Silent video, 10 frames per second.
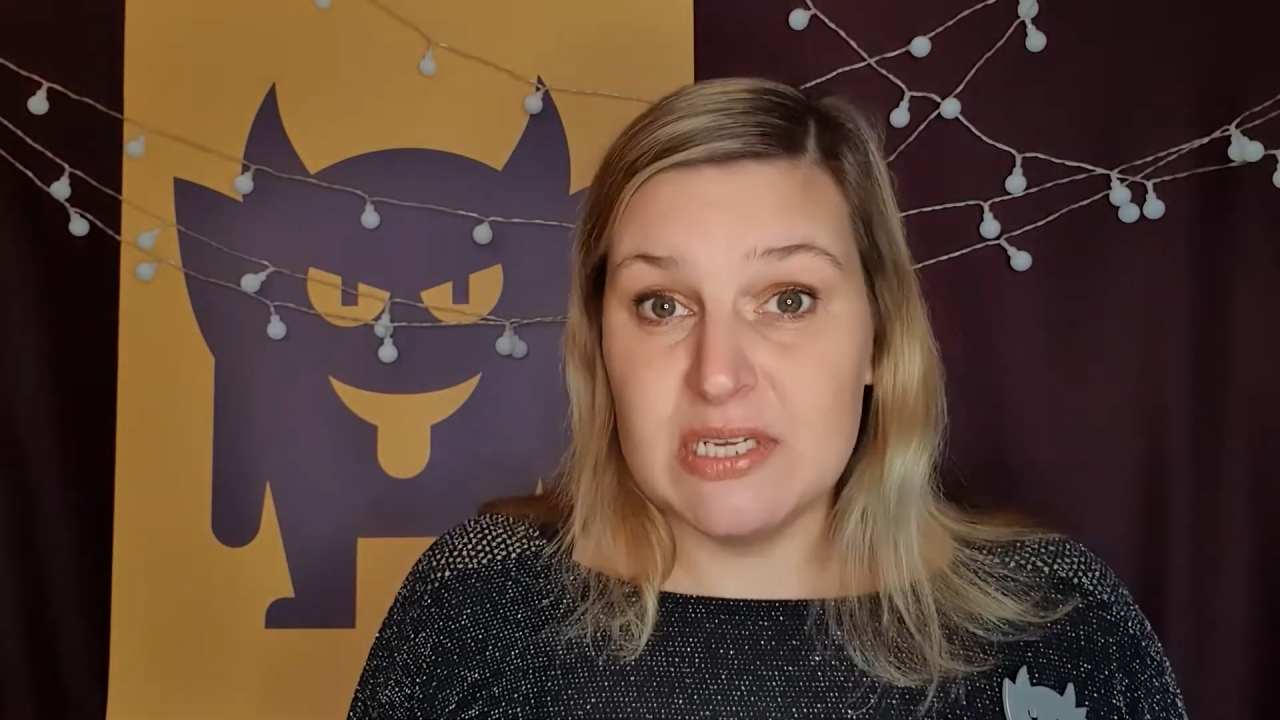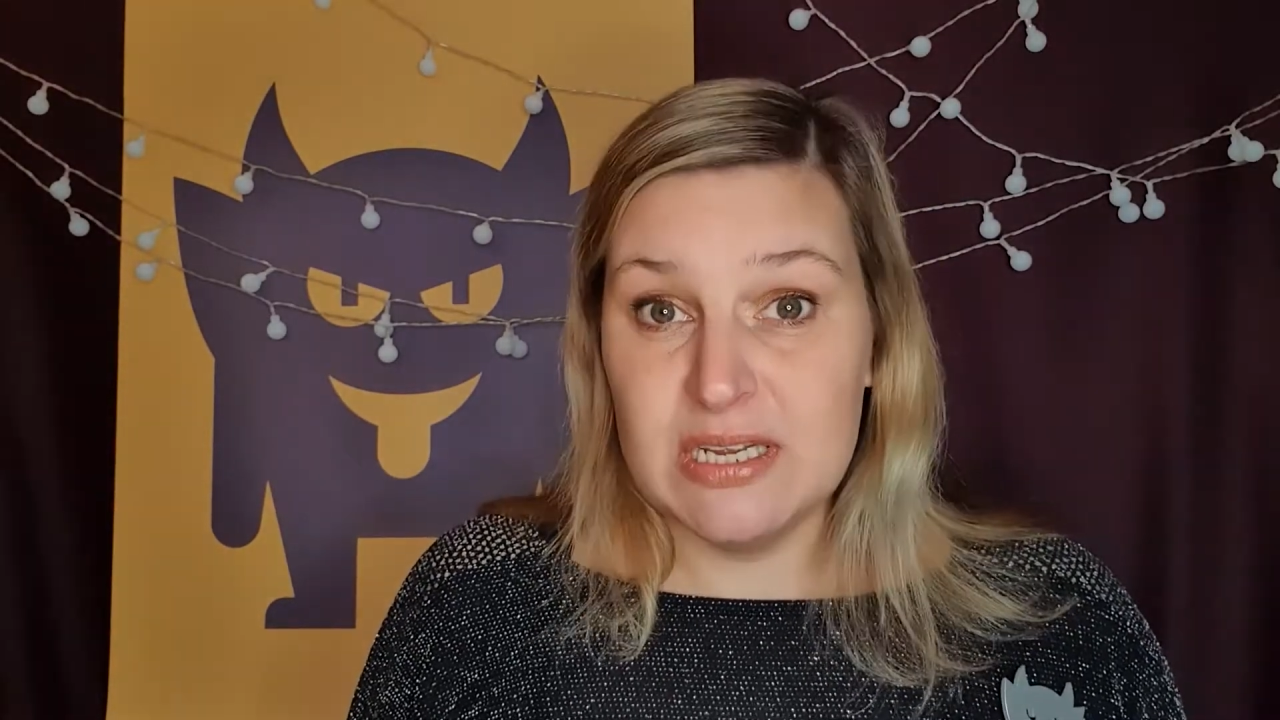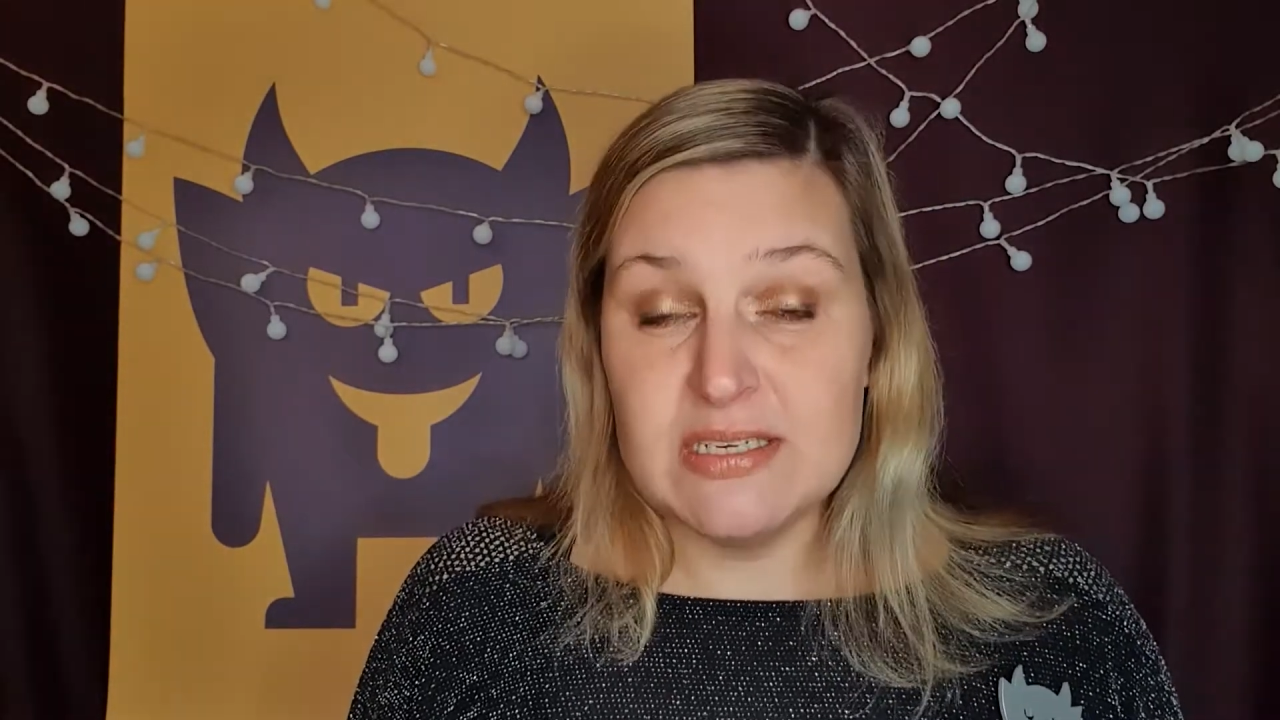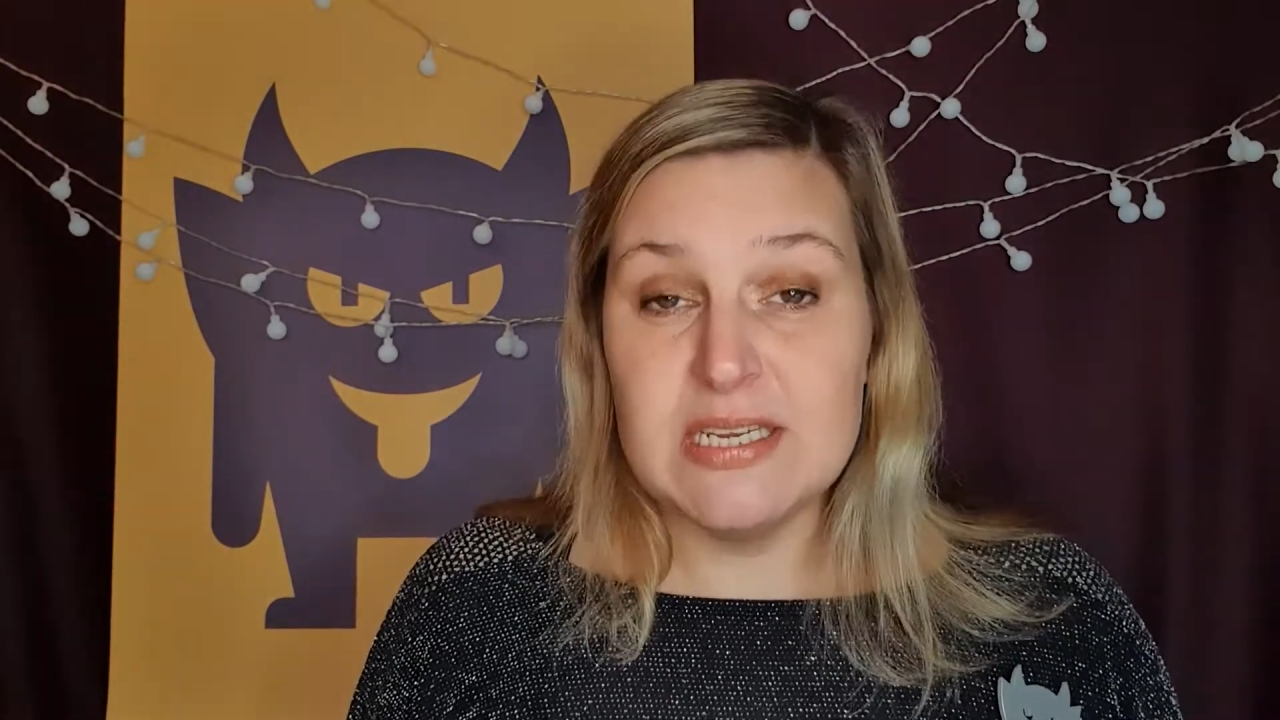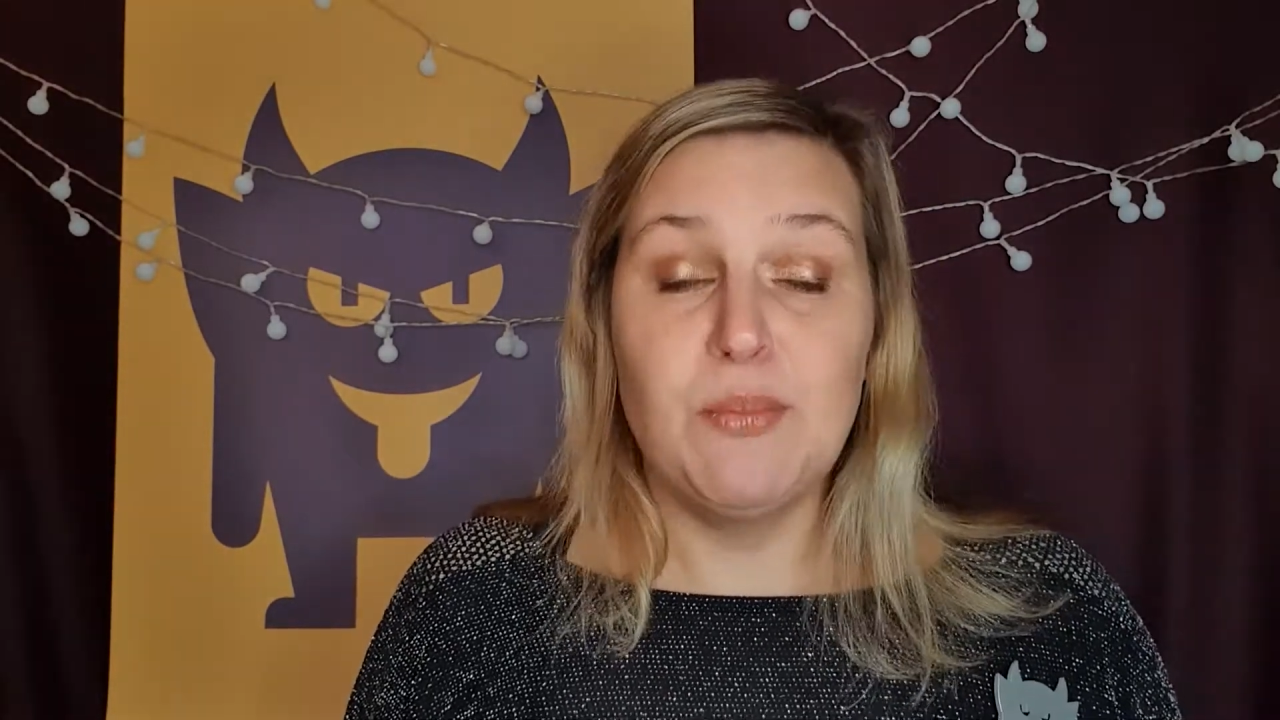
it,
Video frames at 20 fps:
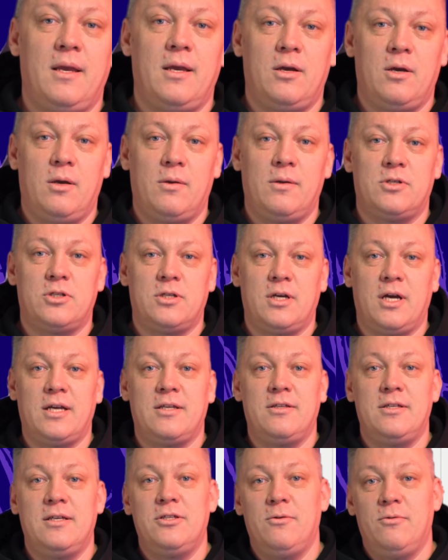Encourage
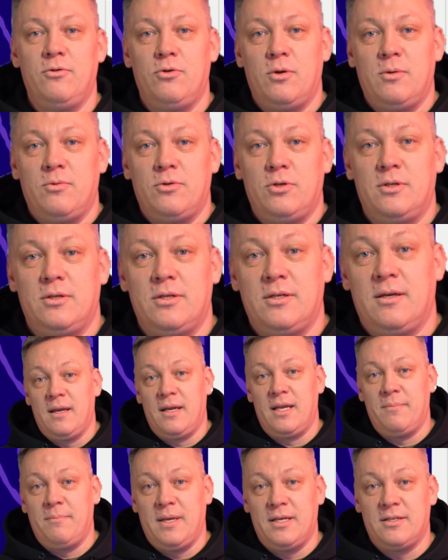likes and subscriptions
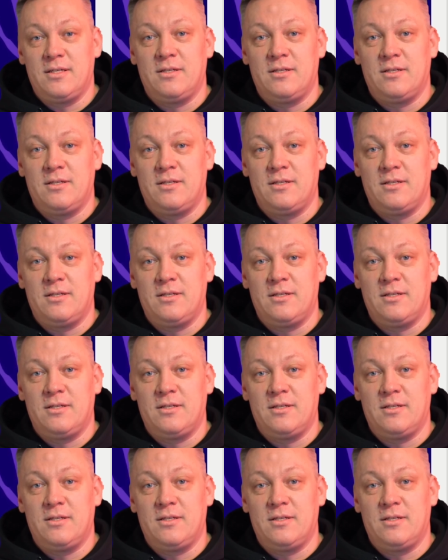and make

════════════════════

Required action: Give the data again exactly, image-free.

Response:
Silent video, 10 frames per second.
it,
Video frames at 20 fps:
Encourage
likes and subscriptions
and make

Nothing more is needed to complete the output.